======== Information ========

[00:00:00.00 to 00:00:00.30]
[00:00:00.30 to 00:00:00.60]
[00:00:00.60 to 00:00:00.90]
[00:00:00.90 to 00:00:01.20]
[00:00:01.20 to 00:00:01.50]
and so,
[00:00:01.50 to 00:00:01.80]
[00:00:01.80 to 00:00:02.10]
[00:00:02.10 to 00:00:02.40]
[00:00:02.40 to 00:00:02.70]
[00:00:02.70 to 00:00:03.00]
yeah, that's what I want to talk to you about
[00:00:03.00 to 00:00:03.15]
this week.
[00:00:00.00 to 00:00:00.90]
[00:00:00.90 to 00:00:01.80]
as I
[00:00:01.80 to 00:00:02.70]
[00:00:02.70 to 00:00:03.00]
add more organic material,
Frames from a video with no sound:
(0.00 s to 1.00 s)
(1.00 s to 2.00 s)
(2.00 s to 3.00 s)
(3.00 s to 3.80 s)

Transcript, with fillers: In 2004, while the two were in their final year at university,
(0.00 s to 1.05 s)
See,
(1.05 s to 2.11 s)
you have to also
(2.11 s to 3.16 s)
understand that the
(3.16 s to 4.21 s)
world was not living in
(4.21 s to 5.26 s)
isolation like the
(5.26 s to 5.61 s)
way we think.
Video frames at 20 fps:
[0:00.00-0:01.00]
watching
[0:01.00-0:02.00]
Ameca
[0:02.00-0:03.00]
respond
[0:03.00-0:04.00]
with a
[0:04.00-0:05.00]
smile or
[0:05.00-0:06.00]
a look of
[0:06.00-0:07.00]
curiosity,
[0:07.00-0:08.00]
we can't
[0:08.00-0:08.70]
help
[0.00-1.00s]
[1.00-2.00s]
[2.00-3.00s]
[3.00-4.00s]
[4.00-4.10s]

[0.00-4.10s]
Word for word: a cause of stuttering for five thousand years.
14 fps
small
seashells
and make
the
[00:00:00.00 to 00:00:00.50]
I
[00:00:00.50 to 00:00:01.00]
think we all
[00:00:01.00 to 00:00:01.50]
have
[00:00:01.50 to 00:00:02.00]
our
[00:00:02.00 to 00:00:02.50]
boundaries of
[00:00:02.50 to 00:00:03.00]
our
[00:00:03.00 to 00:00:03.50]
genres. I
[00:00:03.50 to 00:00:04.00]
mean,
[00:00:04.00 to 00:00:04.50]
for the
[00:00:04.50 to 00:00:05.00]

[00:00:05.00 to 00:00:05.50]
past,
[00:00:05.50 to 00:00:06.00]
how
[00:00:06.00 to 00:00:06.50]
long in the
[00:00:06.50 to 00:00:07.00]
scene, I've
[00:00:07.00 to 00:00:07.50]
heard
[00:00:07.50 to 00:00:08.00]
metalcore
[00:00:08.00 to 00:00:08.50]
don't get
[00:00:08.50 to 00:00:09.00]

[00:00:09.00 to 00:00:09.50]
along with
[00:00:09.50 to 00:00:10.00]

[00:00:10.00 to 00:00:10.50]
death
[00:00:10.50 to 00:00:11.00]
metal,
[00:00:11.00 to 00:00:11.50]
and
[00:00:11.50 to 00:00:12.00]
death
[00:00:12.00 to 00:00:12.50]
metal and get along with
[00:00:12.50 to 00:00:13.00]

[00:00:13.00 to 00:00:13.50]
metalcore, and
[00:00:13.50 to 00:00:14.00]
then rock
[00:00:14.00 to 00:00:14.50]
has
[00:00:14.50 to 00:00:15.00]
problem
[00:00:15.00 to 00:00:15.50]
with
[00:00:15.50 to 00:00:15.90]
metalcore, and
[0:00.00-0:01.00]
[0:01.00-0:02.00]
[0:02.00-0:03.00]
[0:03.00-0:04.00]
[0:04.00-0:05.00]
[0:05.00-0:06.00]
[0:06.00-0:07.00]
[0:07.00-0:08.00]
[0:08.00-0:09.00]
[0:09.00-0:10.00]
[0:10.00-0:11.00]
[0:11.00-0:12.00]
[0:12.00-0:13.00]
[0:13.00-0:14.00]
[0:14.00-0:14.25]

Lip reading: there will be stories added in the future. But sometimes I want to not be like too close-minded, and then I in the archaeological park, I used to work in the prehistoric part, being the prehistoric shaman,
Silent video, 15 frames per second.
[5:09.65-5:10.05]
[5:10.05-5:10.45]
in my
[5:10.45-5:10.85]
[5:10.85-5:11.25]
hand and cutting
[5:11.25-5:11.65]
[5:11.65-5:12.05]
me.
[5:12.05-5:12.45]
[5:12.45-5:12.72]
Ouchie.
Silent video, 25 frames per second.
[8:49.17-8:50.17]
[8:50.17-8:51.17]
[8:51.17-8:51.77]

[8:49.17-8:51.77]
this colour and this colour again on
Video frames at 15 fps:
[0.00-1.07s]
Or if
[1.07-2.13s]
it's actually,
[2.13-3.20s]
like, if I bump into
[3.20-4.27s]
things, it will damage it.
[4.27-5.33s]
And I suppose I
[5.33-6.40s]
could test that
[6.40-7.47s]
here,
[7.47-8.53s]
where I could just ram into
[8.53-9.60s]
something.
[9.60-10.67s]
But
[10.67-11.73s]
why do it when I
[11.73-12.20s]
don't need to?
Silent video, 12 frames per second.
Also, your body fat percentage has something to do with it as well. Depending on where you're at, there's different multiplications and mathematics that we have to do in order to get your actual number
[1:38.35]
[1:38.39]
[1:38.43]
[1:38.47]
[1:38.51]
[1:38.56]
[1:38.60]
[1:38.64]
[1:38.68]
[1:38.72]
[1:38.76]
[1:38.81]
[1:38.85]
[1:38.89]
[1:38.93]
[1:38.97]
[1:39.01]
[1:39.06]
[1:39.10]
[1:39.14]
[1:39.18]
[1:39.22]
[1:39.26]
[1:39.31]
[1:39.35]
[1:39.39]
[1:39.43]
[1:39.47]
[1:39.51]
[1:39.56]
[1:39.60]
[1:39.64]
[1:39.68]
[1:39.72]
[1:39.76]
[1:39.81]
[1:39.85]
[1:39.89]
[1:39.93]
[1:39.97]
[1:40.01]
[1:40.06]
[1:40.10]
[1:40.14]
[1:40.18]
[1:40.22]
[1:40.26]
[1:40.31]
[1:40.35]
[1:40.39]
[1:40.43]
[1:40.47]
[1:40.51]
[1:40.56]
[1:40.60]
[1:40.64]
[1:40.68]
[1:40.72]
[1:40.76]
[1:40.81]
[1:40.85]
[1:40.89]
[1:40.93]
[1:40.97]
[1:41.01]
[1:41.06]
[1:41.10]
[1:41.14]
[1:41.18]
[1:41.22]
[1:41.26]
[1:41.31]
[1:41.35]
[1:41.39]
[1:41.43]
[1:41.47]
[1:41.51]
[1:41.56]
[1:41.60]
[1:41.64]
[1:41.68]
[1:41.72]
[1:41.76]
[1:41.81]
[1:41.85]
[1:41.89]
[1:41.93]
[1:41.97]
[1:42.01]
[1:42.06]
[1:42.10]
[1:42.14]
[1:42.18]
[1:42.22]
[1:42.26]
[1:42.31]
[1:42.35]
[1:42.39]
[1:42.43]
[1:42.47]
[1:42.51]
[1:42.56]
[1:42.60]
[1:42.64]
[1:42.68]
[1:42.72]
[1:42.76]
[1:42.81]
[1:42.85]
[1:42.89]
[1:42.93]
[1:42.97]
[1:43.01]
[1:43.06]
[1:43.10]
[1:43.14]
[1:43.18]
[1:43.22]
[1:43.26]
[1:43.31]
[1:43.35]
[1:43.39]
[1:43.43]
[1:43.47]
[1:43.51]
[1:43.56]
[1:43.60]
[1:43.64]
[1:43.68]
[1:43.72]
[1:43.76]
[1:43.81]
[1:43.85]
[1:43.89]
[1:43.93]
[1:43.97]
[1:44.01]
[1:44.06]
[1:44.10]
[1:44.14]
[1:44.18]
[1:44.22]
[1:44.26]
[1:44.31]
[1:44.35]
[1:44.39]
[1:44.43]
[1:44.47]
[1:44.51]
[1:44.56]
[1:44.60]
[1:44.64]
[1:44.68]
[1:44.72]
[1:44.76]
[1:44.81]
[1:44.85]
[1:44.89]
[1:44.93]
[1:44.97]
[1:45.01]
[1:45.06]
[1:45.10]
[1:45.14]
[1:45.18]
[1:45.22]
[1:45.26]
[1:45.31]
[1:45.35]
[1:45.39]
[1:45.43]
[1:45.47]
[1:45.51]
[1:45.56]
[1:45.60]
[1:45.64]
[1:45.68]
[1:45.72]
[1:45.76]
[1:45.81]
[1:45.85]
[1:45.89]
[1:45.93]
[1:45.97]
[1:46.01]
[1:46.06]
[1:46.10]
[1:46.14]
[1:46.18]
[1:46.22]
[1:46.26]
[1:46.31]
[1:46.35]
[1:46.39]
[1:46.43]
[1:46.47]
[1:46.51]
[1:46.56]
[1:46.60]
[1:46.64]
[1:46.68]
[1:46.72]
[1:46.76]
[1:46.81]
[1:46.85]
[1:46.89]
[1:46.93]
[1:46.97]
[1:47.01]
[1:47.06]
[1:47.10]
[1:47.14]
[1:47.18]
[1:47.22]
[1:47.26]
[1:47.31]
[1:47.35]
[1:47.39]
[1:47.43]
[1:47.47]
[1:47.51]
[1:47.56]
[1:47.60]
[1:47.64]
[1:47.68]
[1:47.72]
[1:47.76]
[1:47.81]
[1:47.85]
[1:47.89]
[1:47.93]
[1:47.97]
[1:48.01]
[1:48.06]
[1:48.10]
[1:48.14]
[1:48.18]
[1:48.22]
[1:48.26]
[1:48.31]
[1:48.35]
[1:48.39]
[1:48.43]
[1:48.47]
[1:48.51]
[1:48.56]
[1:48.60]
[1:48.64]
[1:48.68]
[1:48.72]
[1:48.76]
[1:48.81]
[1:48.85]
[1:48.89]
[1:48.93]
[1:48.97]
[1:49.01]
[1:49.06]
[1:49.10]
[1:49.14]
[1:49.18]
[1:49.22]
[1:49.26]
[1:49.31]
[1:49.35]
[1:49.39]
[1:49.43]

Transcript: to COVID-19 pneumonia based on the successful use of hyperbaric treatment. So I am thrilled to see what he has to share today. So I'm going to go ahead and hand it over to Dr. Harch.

========

Exercise goal » The lines running from the start of the data through the one that contains "[00:00:02.40 to 00:00:02.70]" should be reproduced exactly, and only those.

Output »
[00:00:00.00 to 00:00:00.30]
[00:00:00.30 to 00:00:00.60]
[00:00:00.60 to 00:00:00.90]
[00:00:00.90 to 00:00:01.20]
[00:00:01.20 to 00:00:01.50]
and so,
[00:00:01.50 to 00:00:01.80]
[00:00:01.80 to 00:00:02.10]
[00:00:02.10 to 00:00:02.40]
[00:00:02.40 to 00:00:02.70]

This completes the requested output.